HK Bar Association cancels course at Peking University after its members barred from teaching

An image of a class taking common law course via HKBA website
An image of a class taking common law course via HKBA website

The Bar Association of Hong Kong will cease teaching a course at Peking University after the school barred two of its members from teaching and discouraged a visit by the legal group’s chairman.

According to Apple Daily, the Bar Association’s chairman Philip Dykes made the announcement in a letter to the organization’s members today.

The Bar Association has been sending barristers to teach common law courses at the university in Beijing for several years.

The missive said that Dykes had been scheduled to visit the Chinese university later this year but had to cancel the trip when the school, after issuing an invitation letter for his visa, rang him in May to say it had changed his mind and he shouldn’t come.

The trip was to attend the closing session of the course and also to find out why two HK bar association barristers who had previously taught public law at the university, named as Cheung Yiu-Leung and Hectar Pun, had been told they could not teach the following semester’s course.

In the letter, Dykes called the situation “unacceptable” and said the course would be suspended indefinitely.
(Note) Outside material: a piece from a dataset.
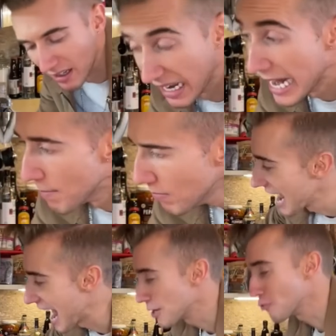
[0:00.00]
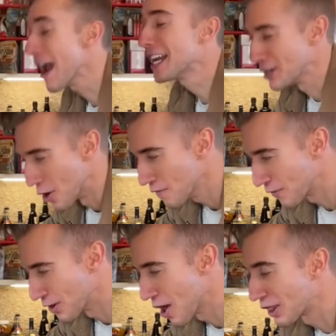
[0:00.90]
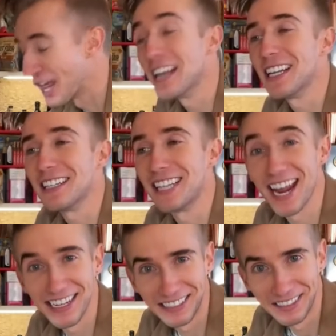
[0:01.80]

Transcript: limb. Add oregano for an authentic taste.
According to Apple Daily, the barristers barred by the university had been involved with cases that involved human rights, or have represented social activists.
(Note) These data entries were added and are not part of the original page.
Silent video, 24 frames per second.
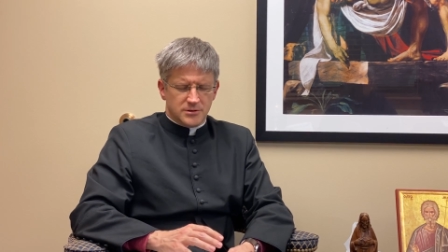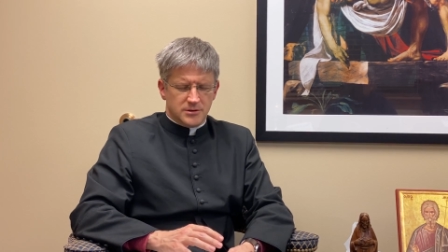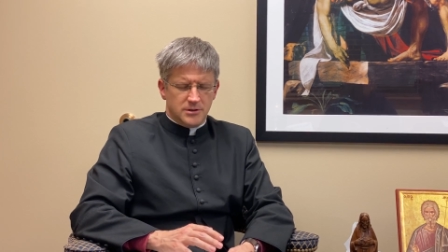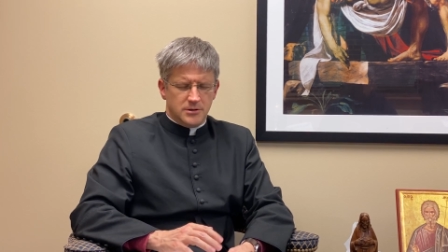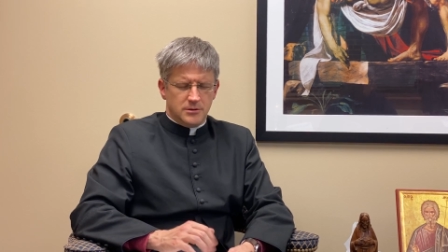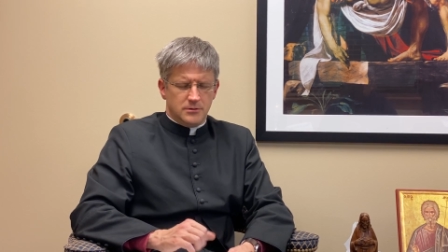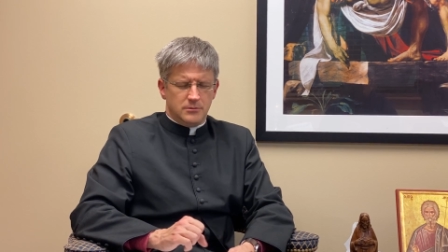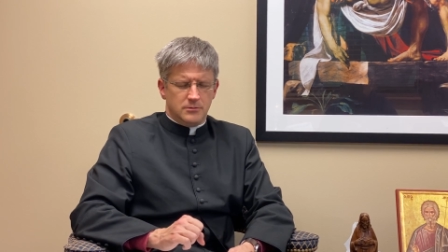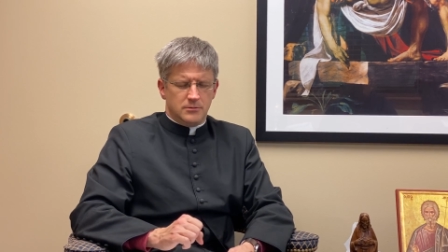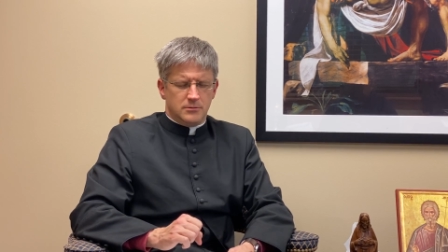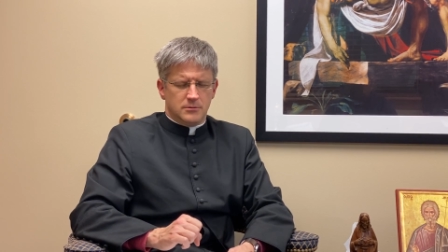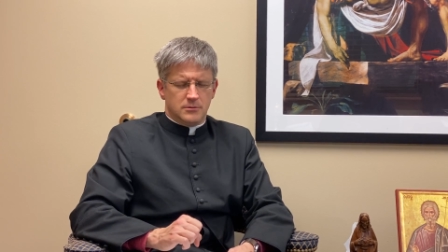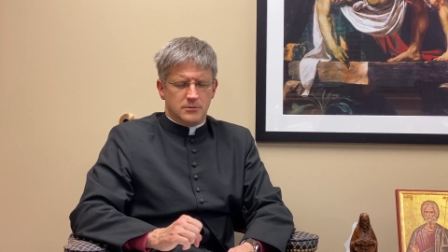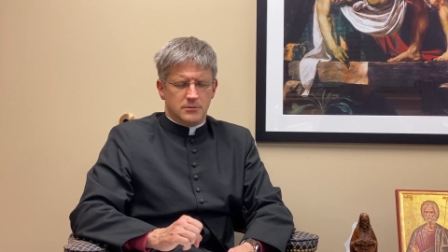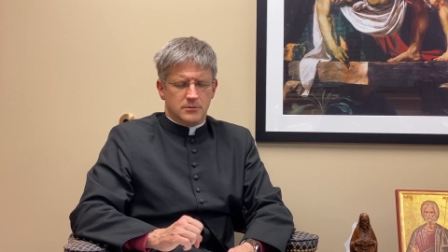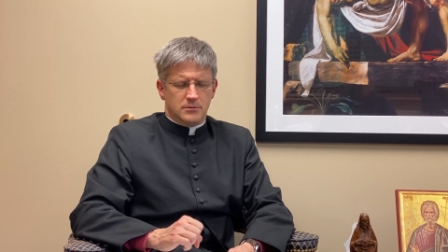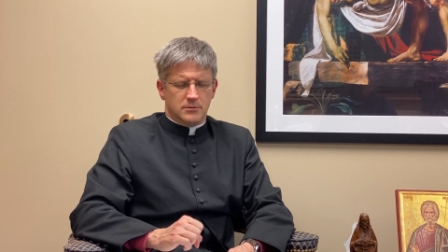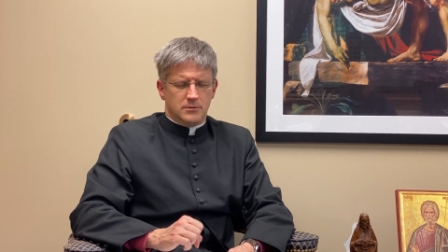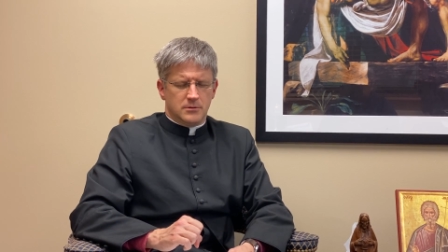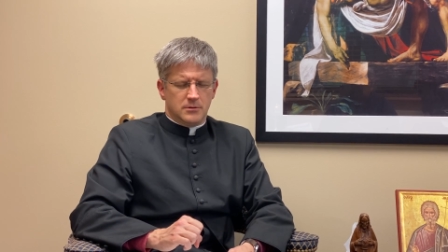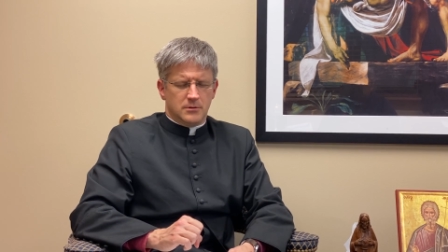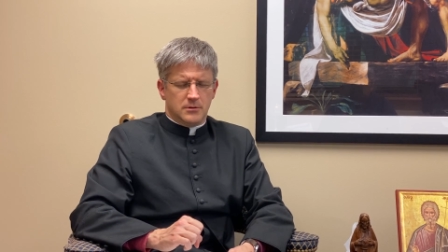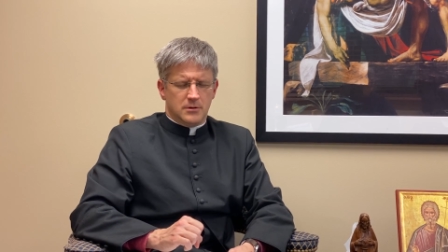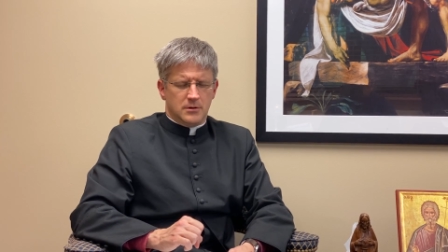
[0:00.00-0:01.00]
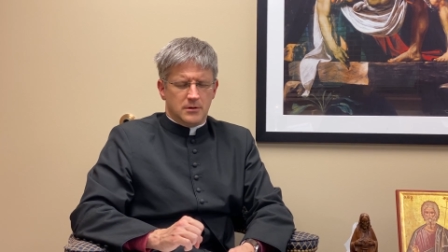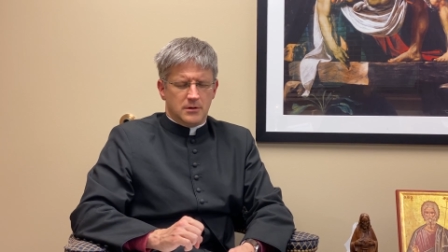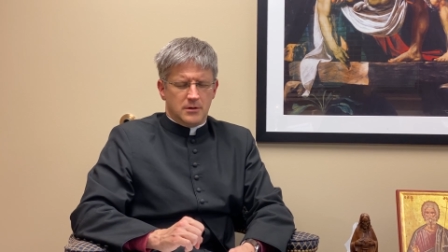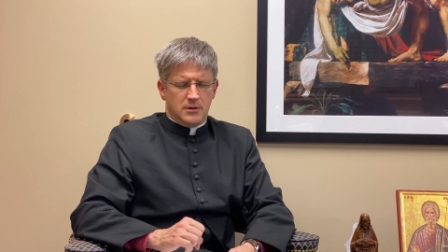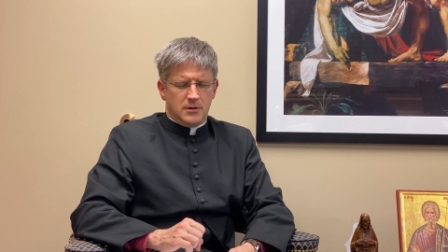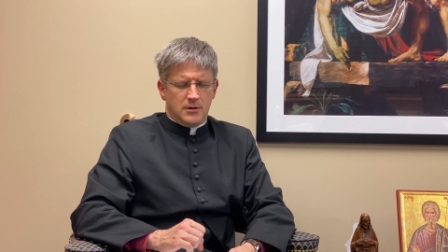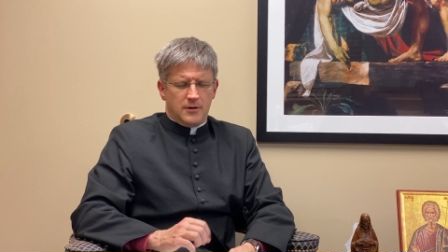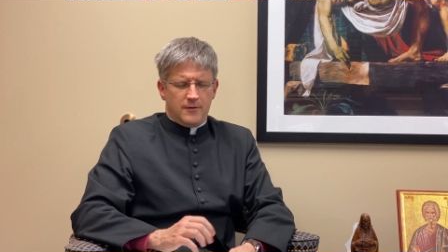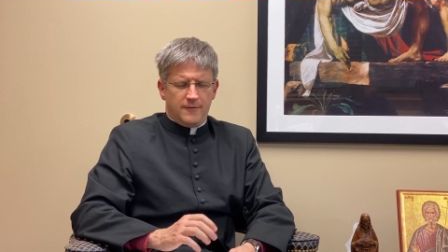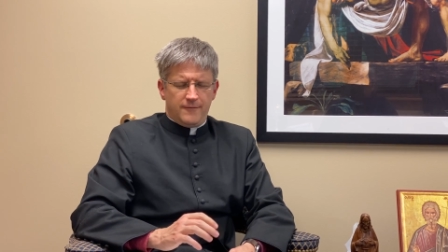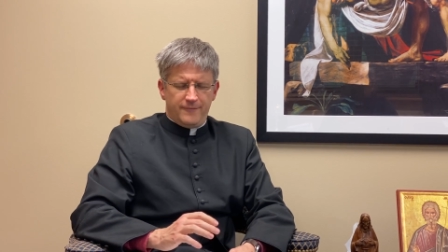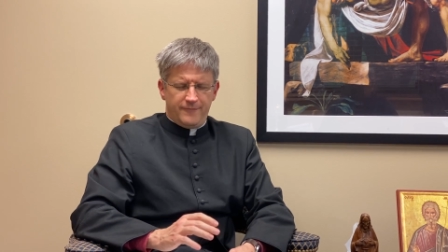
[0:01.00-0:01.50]
you,
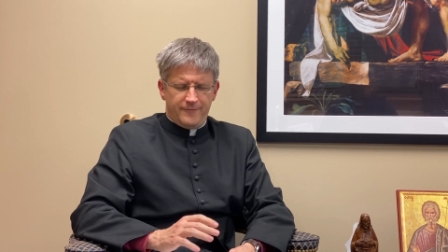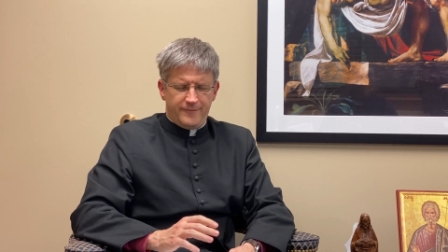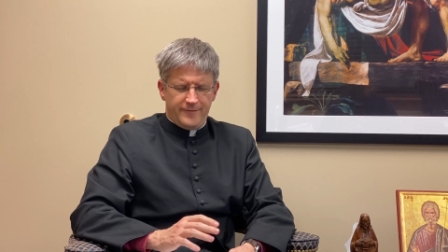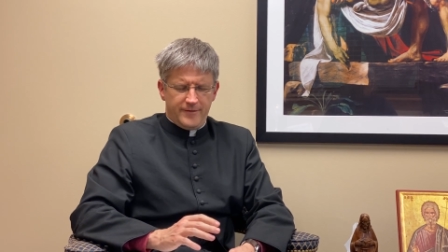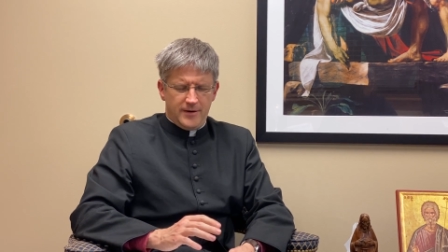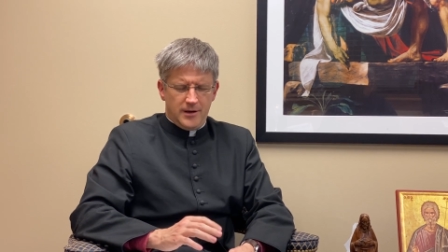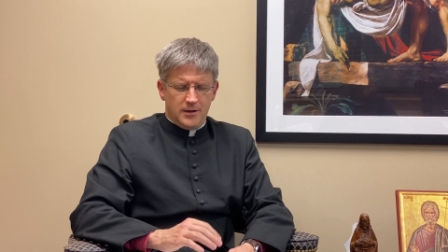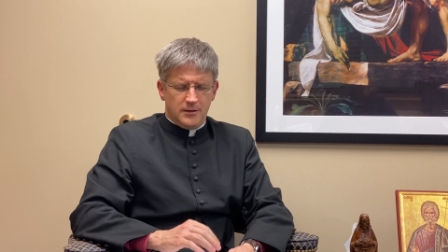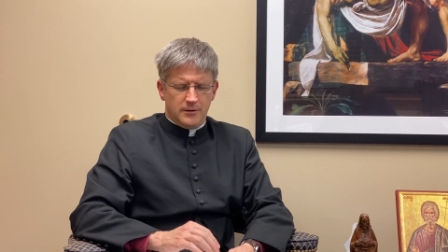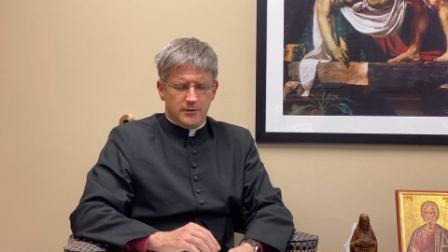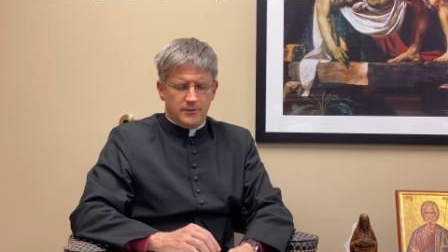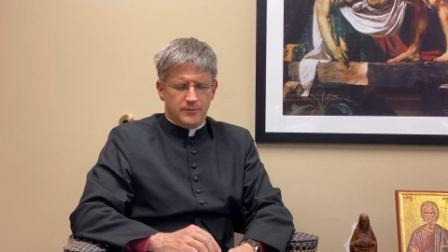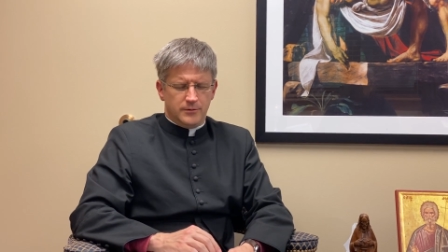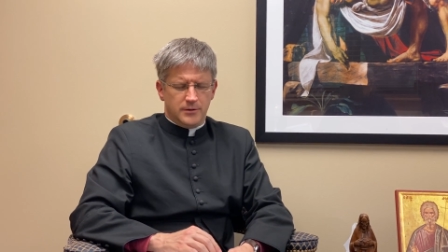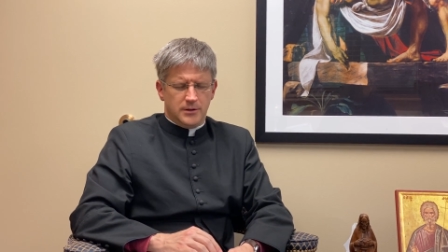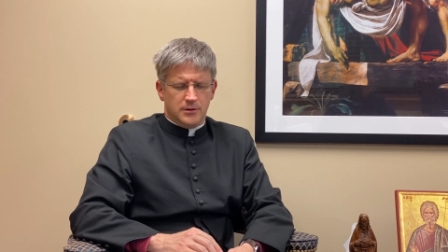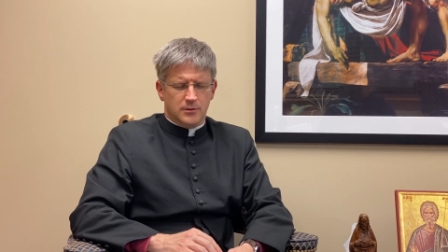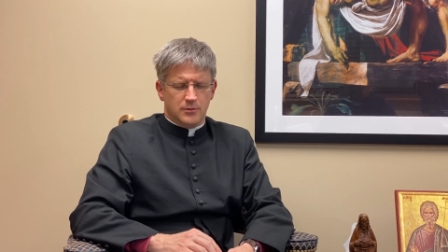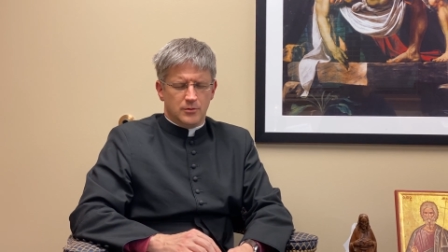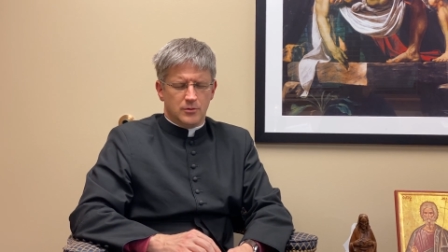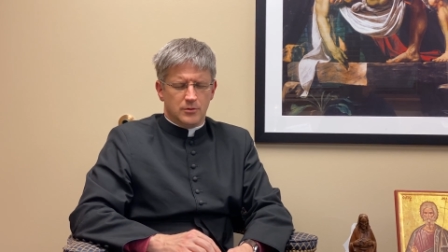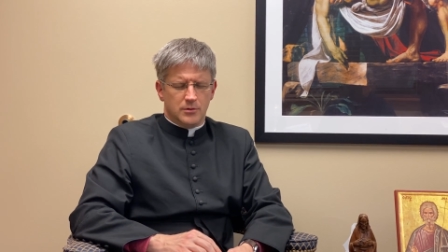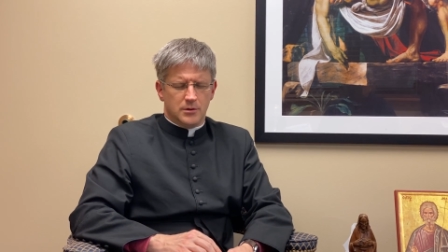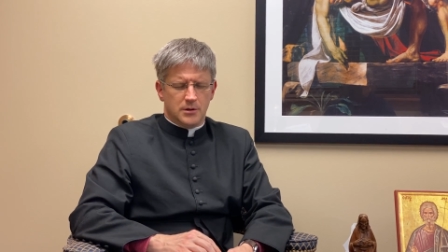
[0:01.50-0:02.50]
follow you,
Cheung is a committee member of the Asian Human Rights Commission and a founding member of the China Human Rights Lawyers Concern Group, while Pun has a track record of representing social activists like ousted lawmakers Leung Kwok-hung, Baggio Leung, and Yau Wai-ching.

According to Hong Kong Free Press, Pun represented Leung after the government challenged a High Court decision to allow male inmates to grow their hair by arguing that men could use their long hair to hide drugs and weapons.

According to the SCMP, Pun was also the senior counsel for Leung and Yau during a judicial review into whether or not the they should be unseated as lawmakers after deliberately misreading their oaths of office.